Work required -> Whatever pictures the entries hold, omit them, and output exactly the lines from the one containing "[12:34.19-12:34.99]" through the final line.

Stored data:
++++

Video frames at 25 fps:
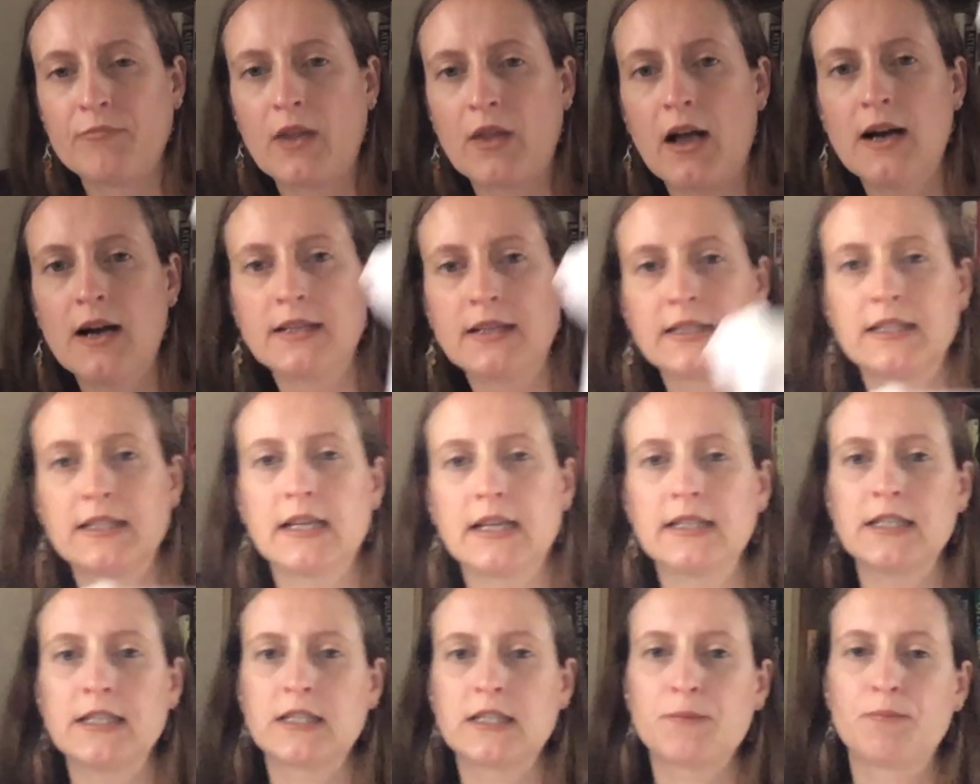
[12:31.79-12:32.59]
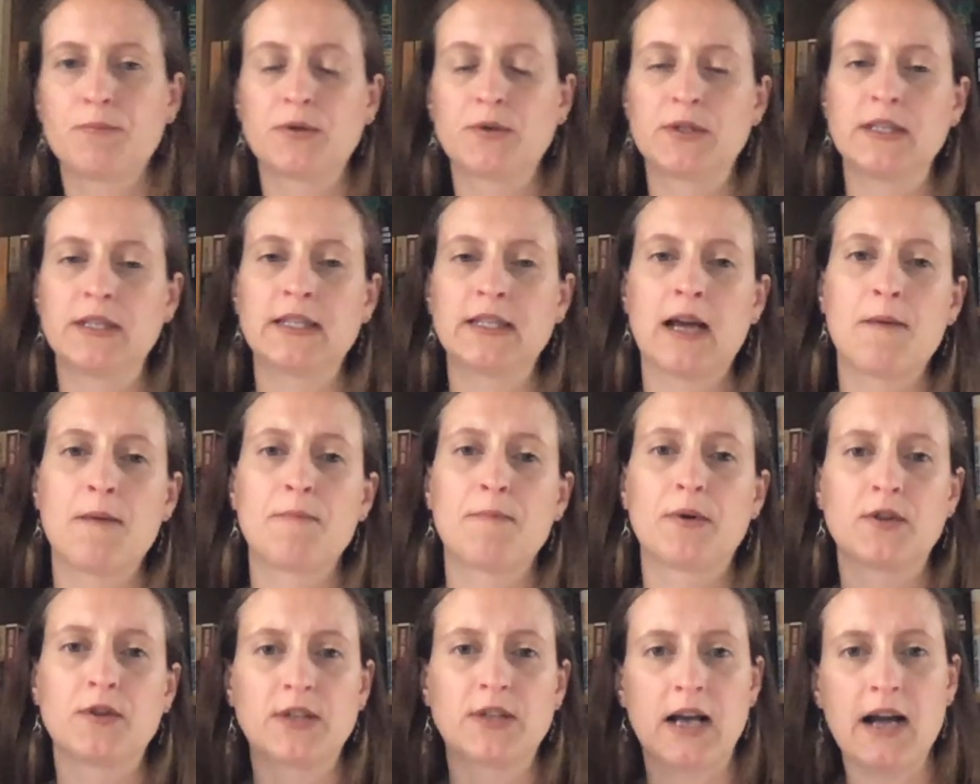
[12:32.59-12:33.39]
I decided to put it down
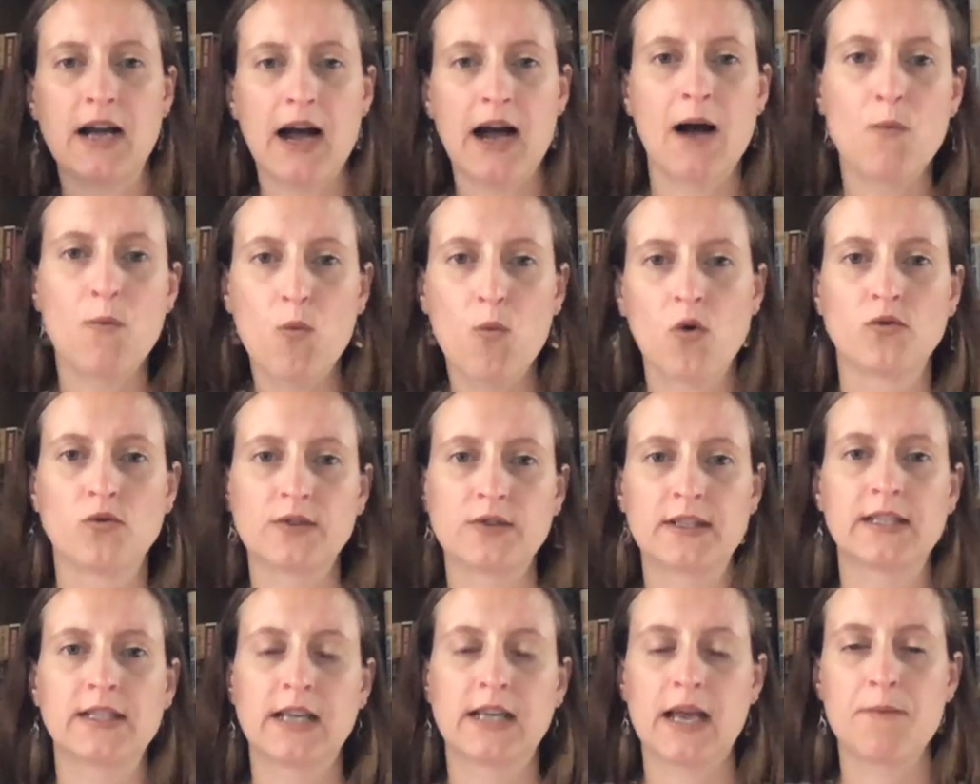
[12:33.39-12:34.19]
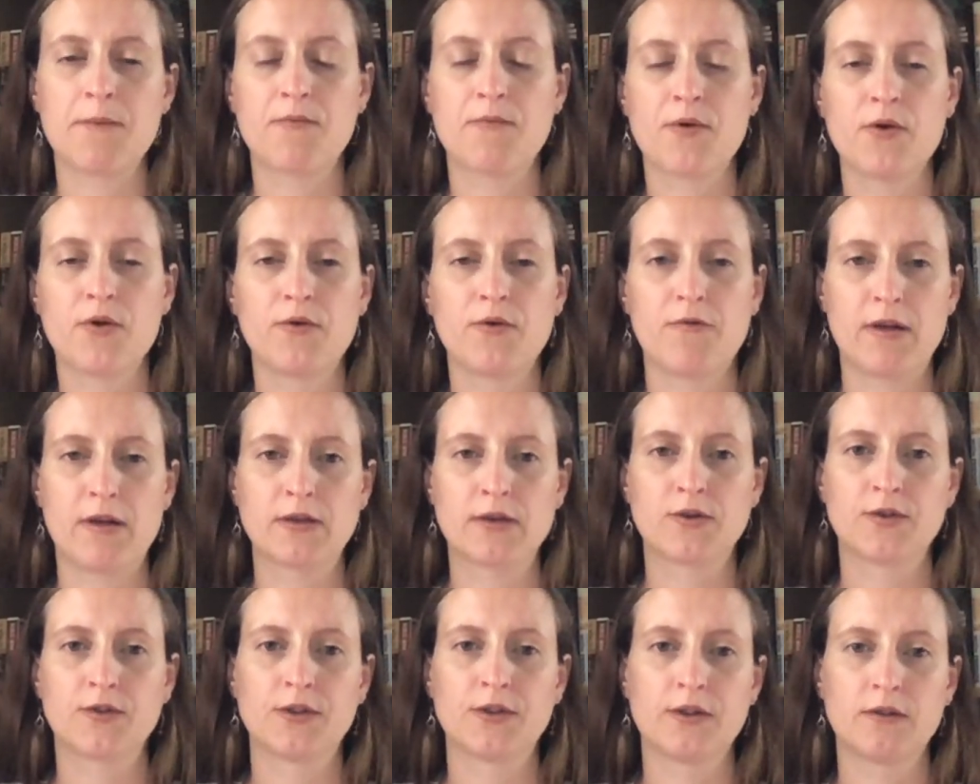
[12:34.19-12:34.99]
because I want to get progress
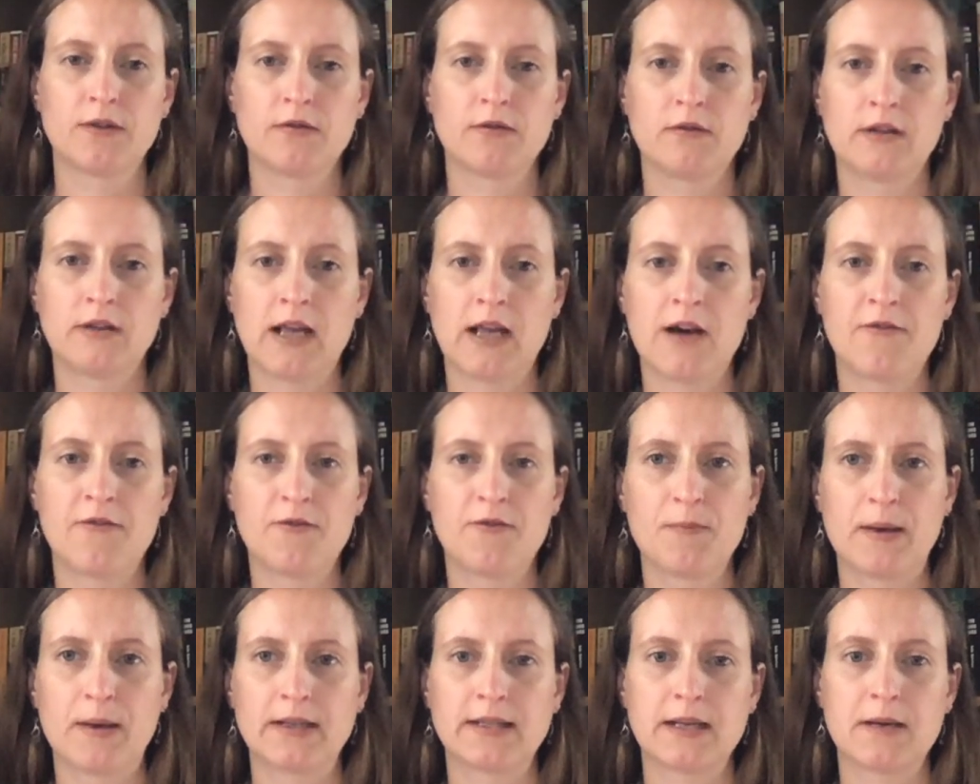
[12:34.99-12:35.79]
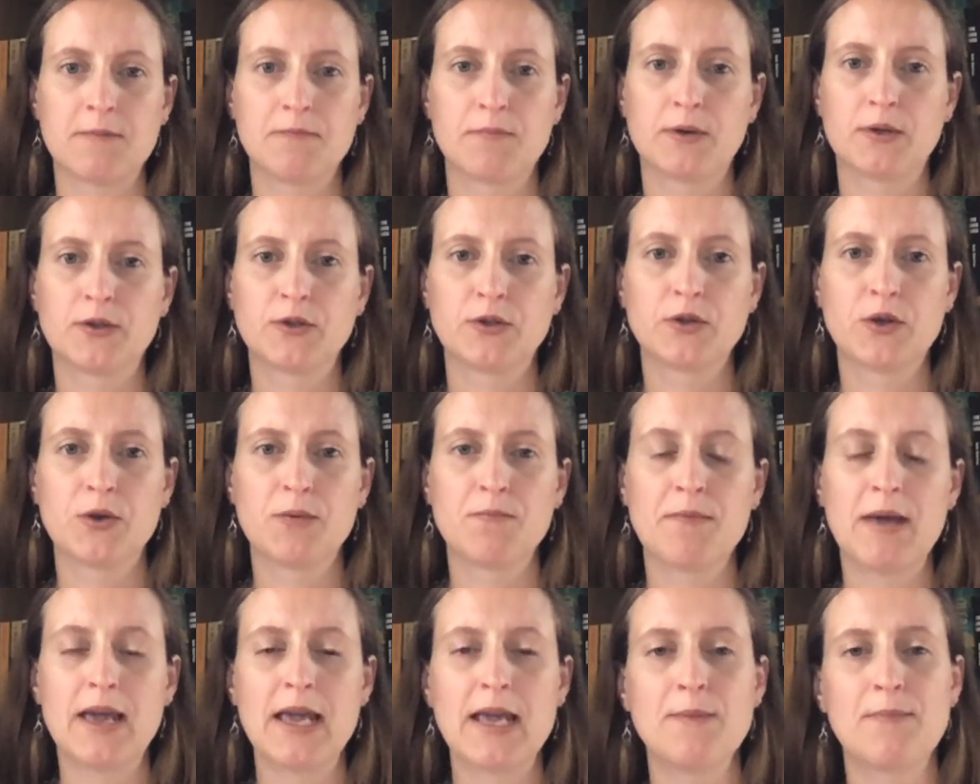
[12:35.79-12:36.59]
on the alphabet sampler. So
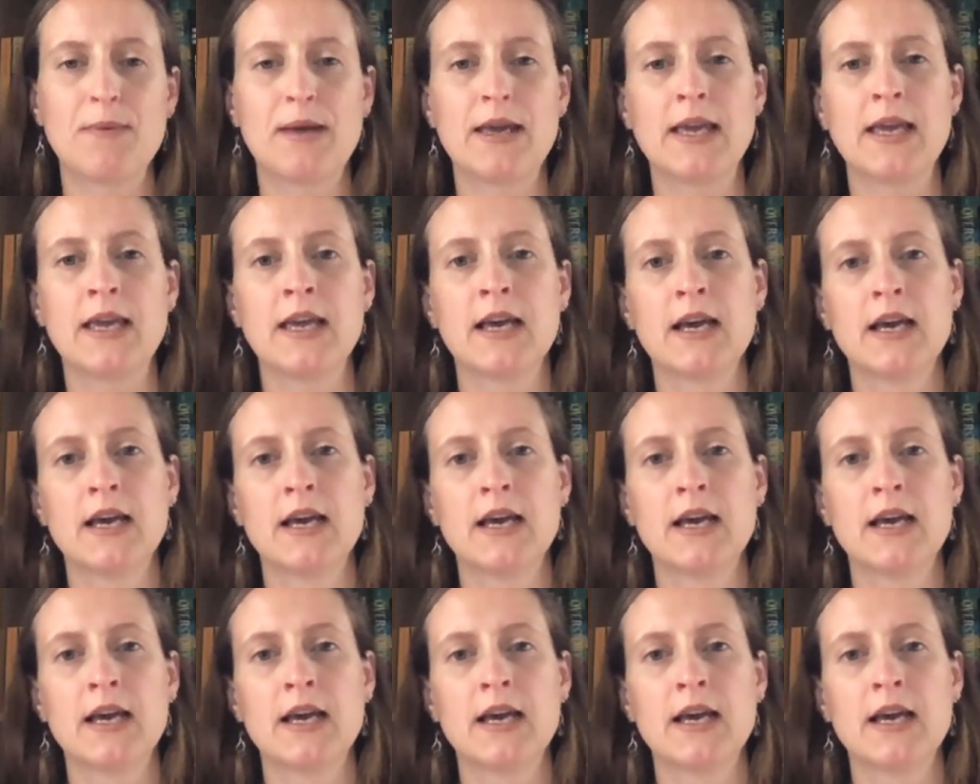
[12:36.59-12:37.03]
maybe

++++

Solved problem ->
[12:34.19-12:34.99]
because I want to get progress
[12:34.99-12:35.79]
[12:35.79-12:36.59]
on the alphabet sampler. So
[12:36.59-12:37.03]
maybe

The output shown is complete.